The climax forest was cut about two hundred years ago, and nearly all the valuable trees were taken away or burned. On a continuous basis since then, the trees that would yield saw logs have been removed from the land left forested. Not much millable timber remains in the woodlots of my area, the old growth has usually been scoured for anything that could be taken. Further, the more highly valued species of trees are so depleted in the timber stands that few seeds from those sorts are produced for regeneration.

Yet, fields that once were pasture or hay meadows are growing up with trees scattered throughout. Nature is retaking the land with trees, but if all the better trees are harvested first, the regrowth of valuable timber will take a very long time. Most people travel by and see "lots of trees out there," with little awareness of the depletion we have suffered. Finding a giant oak, hickory or walnut is nearly impossible. Try to locate a mature black cherry, or a black walnut, or even a shagbark hickory! And, with perhaps worse implications for the future, try to locate an immature example of the above species!
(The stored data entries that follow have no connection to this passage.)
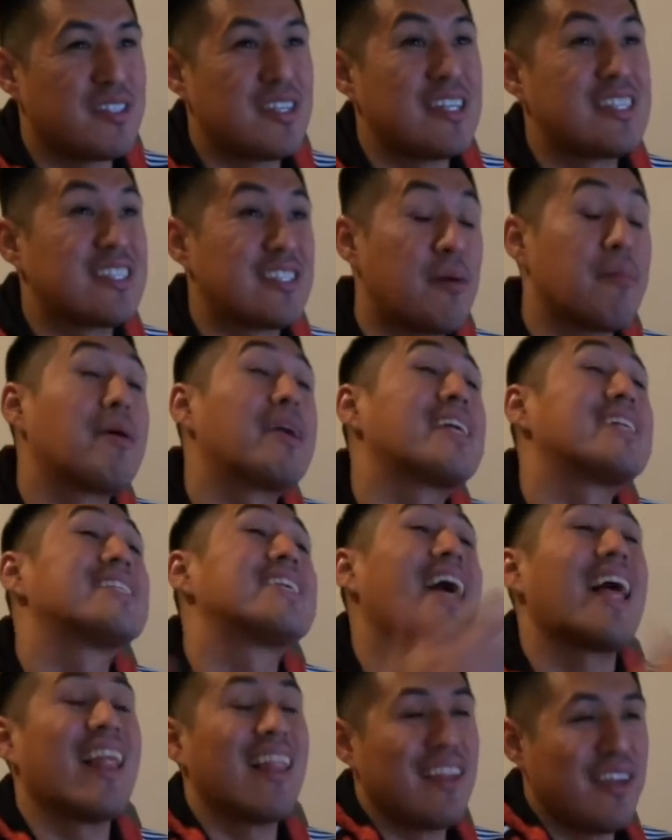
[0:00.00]
It's somebody
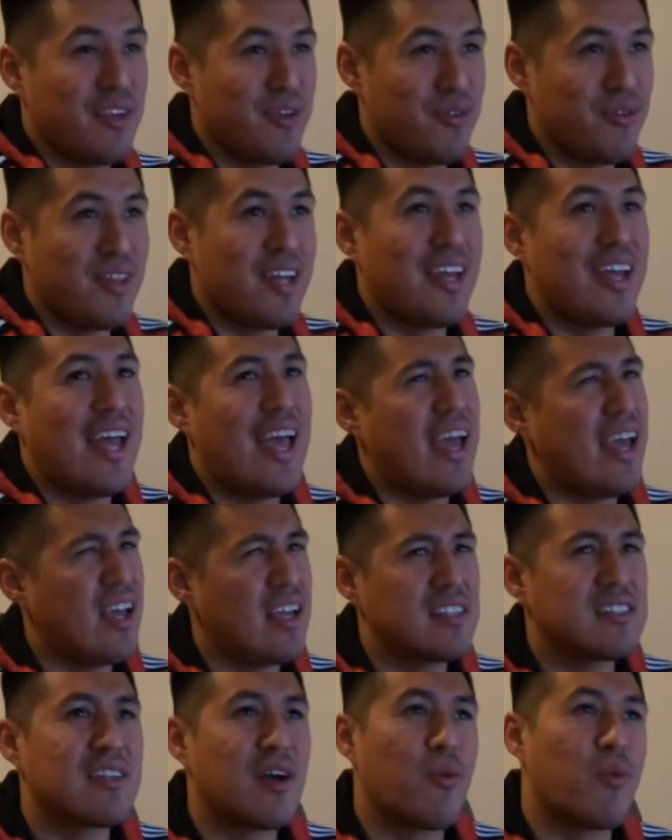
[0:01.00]
telling you that, hey,
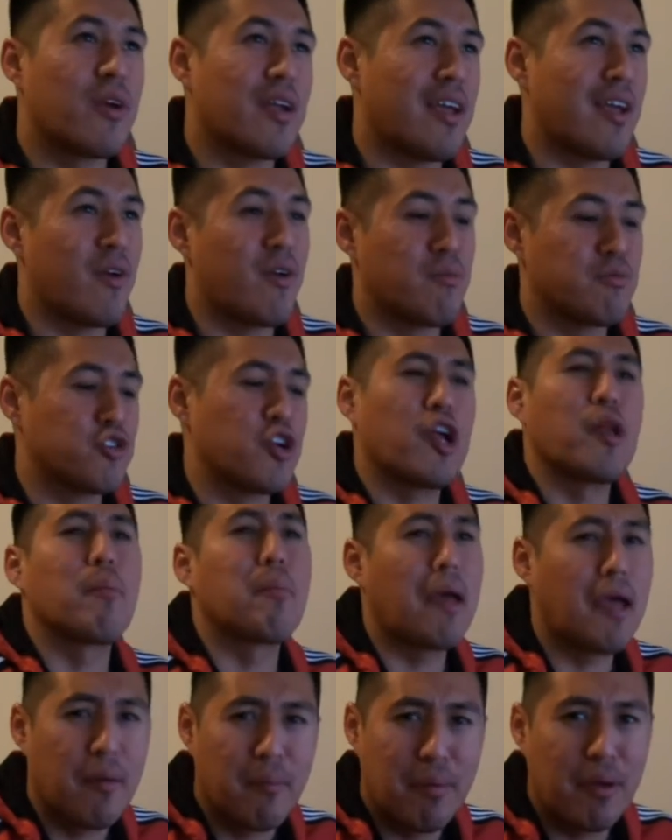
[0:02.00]
it's not working, or I'm trying to
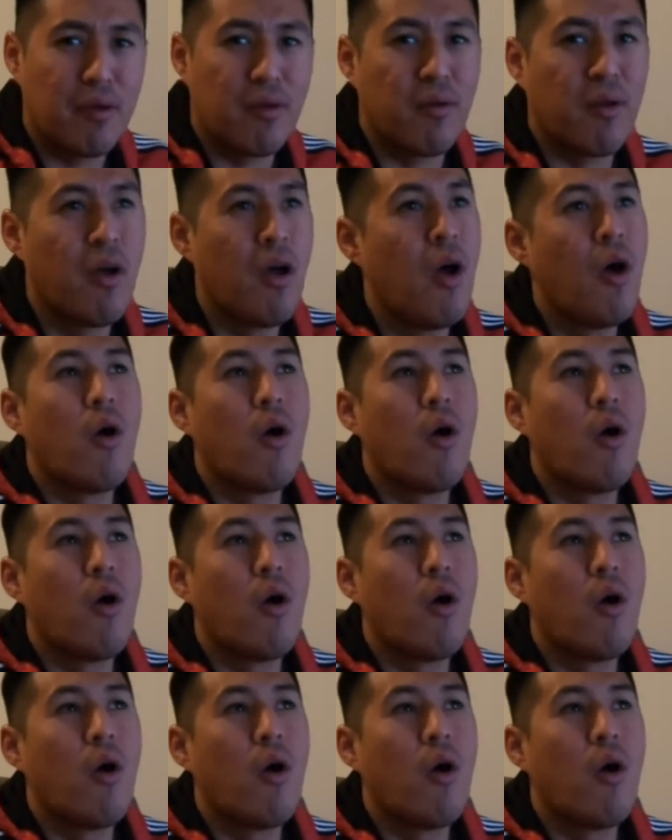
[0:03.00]
pay a bill,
Aside from a few sporadic plantations, planted by public work programs or sponsored by the Department of Conservation, and now a growing number of carefully managed private forests there are acres and acres of unused farmland in a slow and uncertain process of returning to woodland. Reseeding is taking place, but Nature alone is unable to accomplish reseeding given the lack of mature trees of valuable species.

Further Reflections

Another observation that came quickly to me as I walked along those country roads was the vast amount of debris scattered about, particularly on the downhill side of the roads, and especially in the intervals between houses. The area around Tompkins Corners, like others, has its collection of old plastic, automobile parts, bottles, cans, and various bits and pieces of junk. Close observation revealed many old beer cans and, along the road, remnants of cigarettes. At one point I noticed the carcasses, stripped of meat, of at least five deer, partly decomposed in plastic bags. Dogs or other animals had chewed and dragged parts of the carcasses deeper into the woods. The quantity of rubbish was astonishing.
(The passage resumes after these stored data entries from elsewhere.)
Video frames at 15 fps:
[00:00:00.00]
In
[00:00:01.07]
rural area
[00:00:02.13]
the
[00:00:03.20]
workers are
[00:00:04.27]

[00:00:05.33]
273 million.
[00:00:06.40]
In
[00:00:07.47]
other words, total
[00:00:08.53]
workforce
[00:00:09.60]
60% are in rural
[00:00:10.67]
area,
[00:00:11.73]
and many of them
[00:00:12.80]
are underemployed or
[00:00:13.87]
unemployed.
Reflections about the attitudes that led to the accumulation of garbage along the roads told another story. Where is pride, cleanliness, and respect for nature? Not only that, but where are the teachings of the educational system, evidence of the values generated by the churches, proof of the will of the political system, and certainly the results of caring demonstrated by the business system of America?

As I thought about the future of my birthplace, I was reminded of the recent work by Professor J. R. Flenley at Massey University in New Zealand. His observations of forest destruction on Easter Island demonstrated that the inhabitants could literally see the demise of their forests, for Easter Island is not large. But, they apparently could not stop their cutting of timber. There came a time when the last tree was cut and the human population died off not long after as well. For many years now, there are virtually no trees left on that island.

We face a great problem in the Finger Lakes and Southern Tier region of New York because relatively few people are aware of the degradation of the forests that has gone on for generations, ever since the initial clear cutting of much of the original stand. The practice of always taking the best trees has left the poor and undesirable trees growing in old woodlots and spreading over abandoned farm land. How many people who walk in forests or even along back roads are aware of what has happened? Sure there are hikers and hunters, and farmers who inspect their fields but few notice or reflect upon what is so evident-the valuable species were not allowed to mature and regenerate and now are no longer able to reestablish themselves.

The region of Upstate New York has a climate that favors tree growth. On many farms there are rough, stony hillsides unsuited to tillage or pasturing that can support only trees. The marginal land in this area offers many splendid opportunities for farmers, land owners, and woodsmen to recreate a landscape of well-tended forests interspersed with meadowland and arable fields.